Many ordinary people, as well as politicians and sociologists, believe this violence is an aberration. That it is committed by mentally unbalanced people, fanatical bigots, or political extremists—often called “terrorists” in the media—and that these are a series of “isolated incidents.” Drawing upon a wide range of historical source material, statistical evidence, and case studies, Considering Hate takes a hard look at the prevalence of violence and argues that, far from being isolated incidents, these events are integral to commonly accepted social systems of inequality. Whether about race, sexual orientation, gender, economic disparity, or citizenship, these “systems” promote, produce, and often excuse everyday violence. That much of this violence is directed at people considered outside of “accepted” social norms is not surprising.
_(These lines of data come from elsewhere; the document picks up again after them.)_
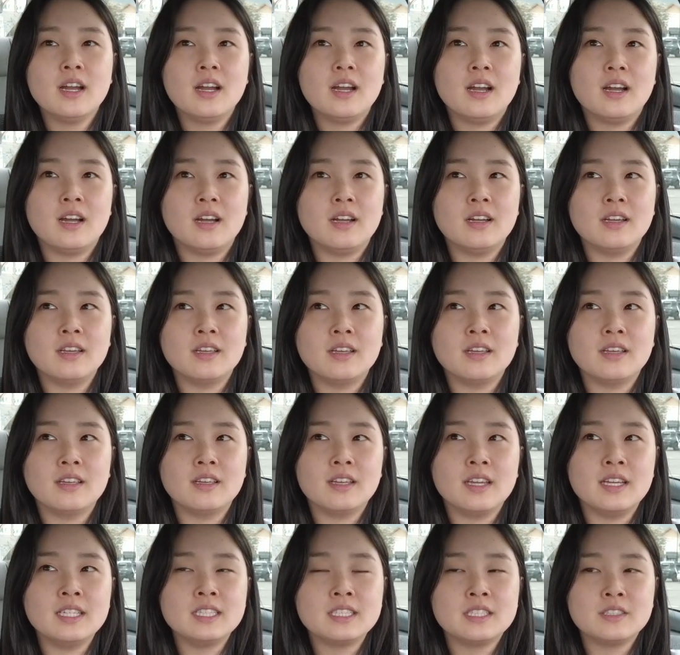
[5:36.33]
uh,
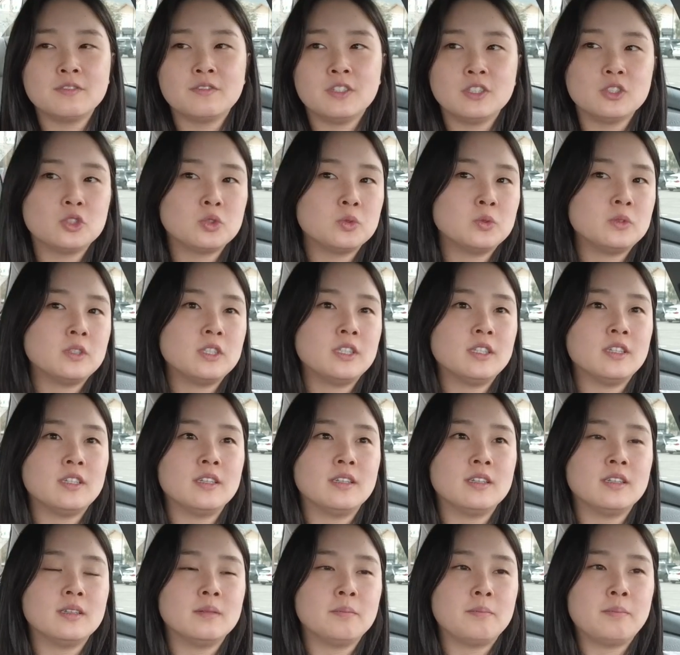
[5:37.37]

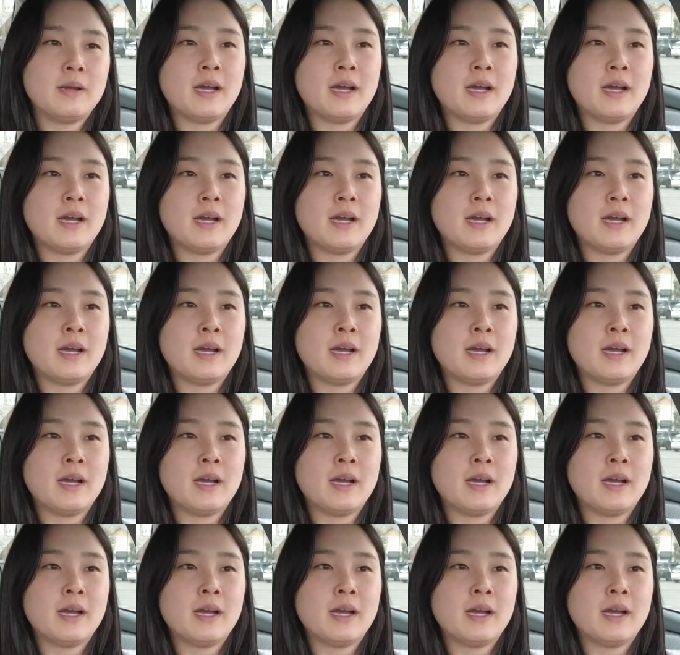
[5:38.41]
individual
Considering Hate moves beyond arguing about what is wrong with widely accepted understandings of violence and justice to propose ways that we might seek change. Much of the book is rooted in the disciplines of sociology, political theory, and cultural criticism. We then draw upon the extraordinary visions of theologians, artists, and writers who seek to redefine what “justice” may mean for all people and not just the few who have access to it. These thinkers look to how human imagination can help us envision a world that is more just, actively supporting diverse cultures and helping all people thrive. If we are unable to envision a new world and new approaches to entrenched social and economic problems, we will never be able to overcome them.
Students studying sociology, political theory, social justice, gender studies, ethics, theology, and related fields will find Considering Hate: Violence, Goodness, and Justice in American Culture and Politics to be extraordinary helpful in guiding them through an understanding of the basic issues and providing new, imaginative ways to think about violence and justice.
KAY WHITLOCK is a writer and activist who has been involved with racial, gender, queer, and economic justice movements since 1968. She is coauthor of the award-winning Queer (In)Justice: The Criminalization of LGBT People in the United States and cofounder and contributing editor for the weekly Criminal Injustice series at CriticalMassProgress.com. She lives in Missoula, Montana.
MICHAEL BRONSKI has been involved in gay liberation as a political organizer, writer, and editor for more than four decades. The author of several award-winning books, including A Queer History of the United States, he most recently coauthored “You Can Tell Just by Looking”: And 20 Other Myths about LGBT Life and People. Bronski is Professor of the Practice in Activism and Media in the Studies of Women, Gender, and Sexuality at Harvard University and lives in Cambridge, Massachusetts.